Biggy has been away for what seems like bloody ages; he had a weekend with the boys and I got him back for about 15 hours before he was away for work for the week. I was okay with it, I had lots of plans to get the house in order – I did, it didn’t last, I was going to get lots of paperwork done, I made a good start, but that didn’t last, I was going to read lots, I have not read a single thing, but as I mentioned before I have made a tremendous effort of getting through The Big Bang Theory, those intelligent nerds do make me smile, and I was going to have lots of early nights, I managed to get to bed before 11 once! and of bloody course I have not slept well – although I have been able to stay in my own bed, just me and Netflix, and no tears, hmmm maybe it hasn’t been that bad.
Anyway Biggy I have missed you and please come home, mostly because I am so lonely, I have barely spoken to any adults. And it really isn’t helping my social awkwardness. I have 2 types of behaviour around people I don’t really know, either stare at the floor and fidget or a huge uncomfortable grin, or I just mix them together and at the same time I am thinking ‘pleeease talk to me’ but then again ‘just leave me alone…’ it is all very uncomfortable, for me and for them.
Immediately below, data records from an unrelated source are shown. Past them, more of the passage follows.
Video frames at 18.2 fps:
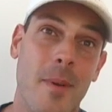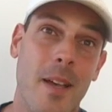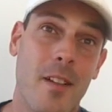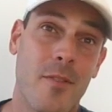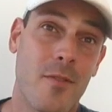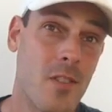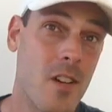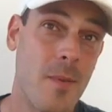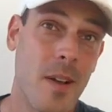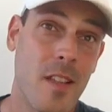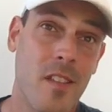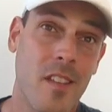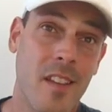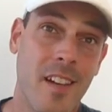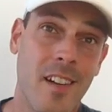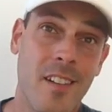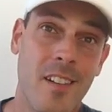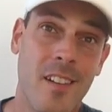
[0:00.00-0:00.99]
about three months
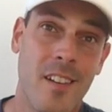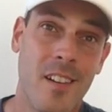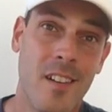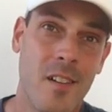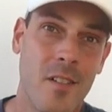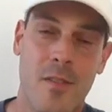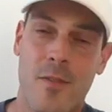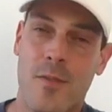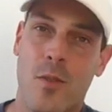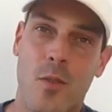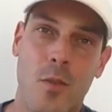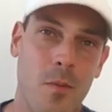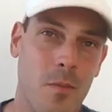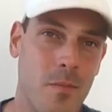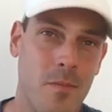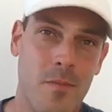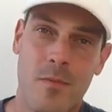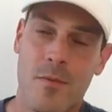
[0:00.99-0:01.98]
ago,
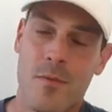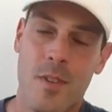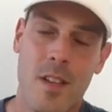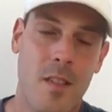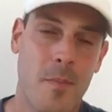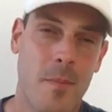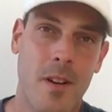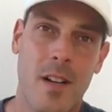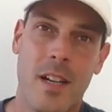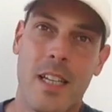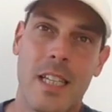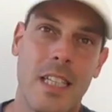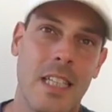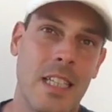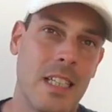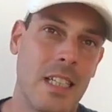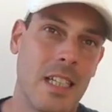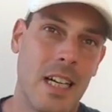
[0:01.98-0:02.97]
full respray,
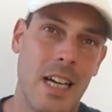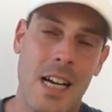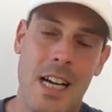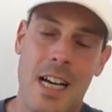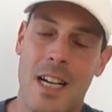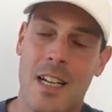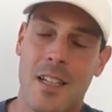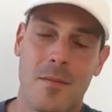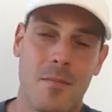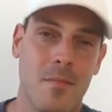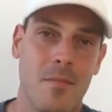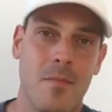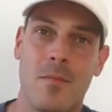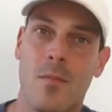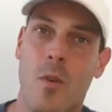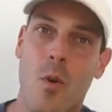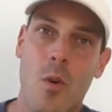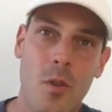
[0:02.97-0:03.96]
um,
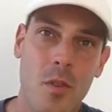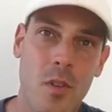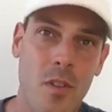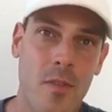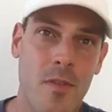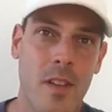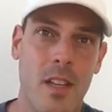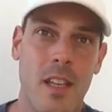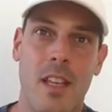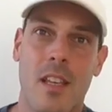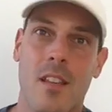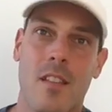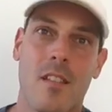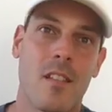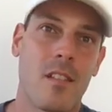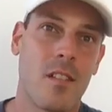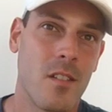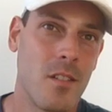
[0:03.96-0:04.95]
all new
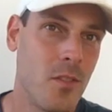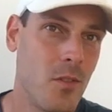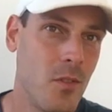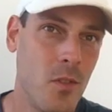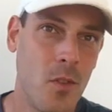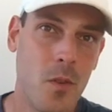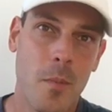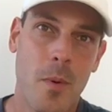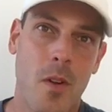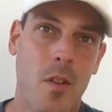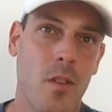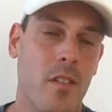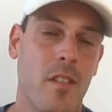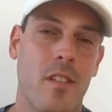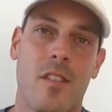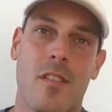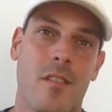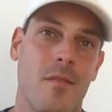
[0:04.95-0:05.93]
fittings, new
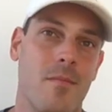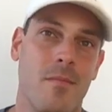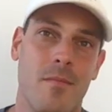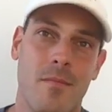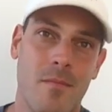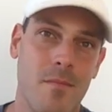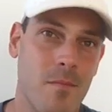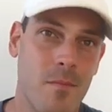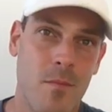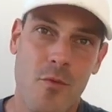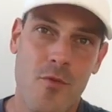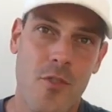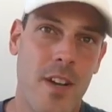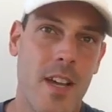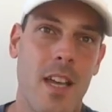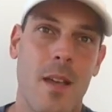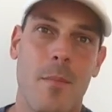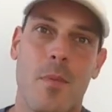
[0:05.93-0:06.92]
bolts,
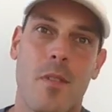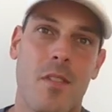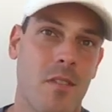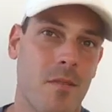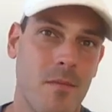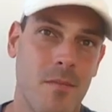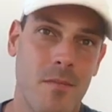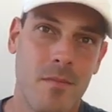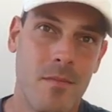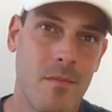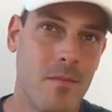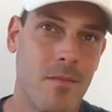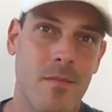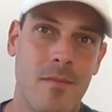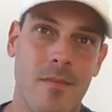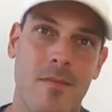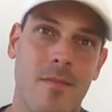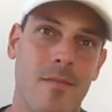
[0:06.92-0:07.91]
trams. Apparently, got
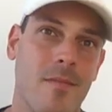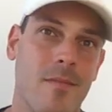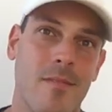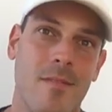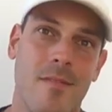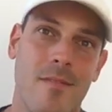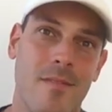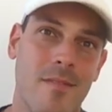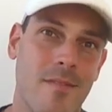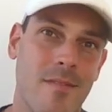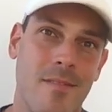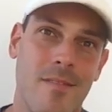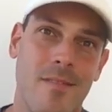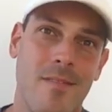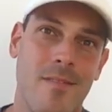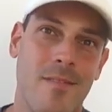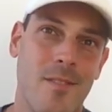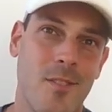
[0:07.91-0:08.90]
a hangover as well
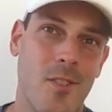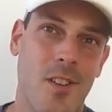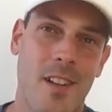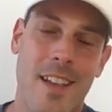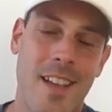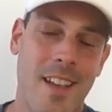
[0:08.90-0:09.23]
got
I got a bit sad in the school playground this week watching everyone in their groups, thinking why aren’t I part of one, I have quite a few mums that say hello, and I say hello back, then off they go to their friends greeting each other loudly, telling hilarious stories or gossiping about the other parents, who knows, I just guess. It was just like this when First Born was at school, but then I was just in my 20s and had youth as an excuse, nearly 2 decades later I am just pathetic.
The other day another mum at nursery said she loved Golden Boys name, I was so stunned that someone had spoken to me their was an overly long pause as my brain tried to work out what to reply, and I very wittily said “yes I like it too”. Ugh. She smiled and left. I helped another mum carry a slide up the road to the nursery – I saw her struggling and everyone else kept walking past, so brave me rushed up to help – and we made small talk till we got there, which was quite difficult for me as it was bloody heavy and I am such a wimp, my arm shook for ages afterwards… anyway, she said thanks and went off to talk to her other mum friends, I have seen her a couple more times since, just a nod and a hello for me.
Oh well this is the life for me, I am socially awkward, I will always be the person with the uncomfortable body language, trying hard to look friendly but having little to say; I have been compared to Adrian from Rocky on a few occasions, I just assumed it was because she was a mousy plain jane, but now I think I get it.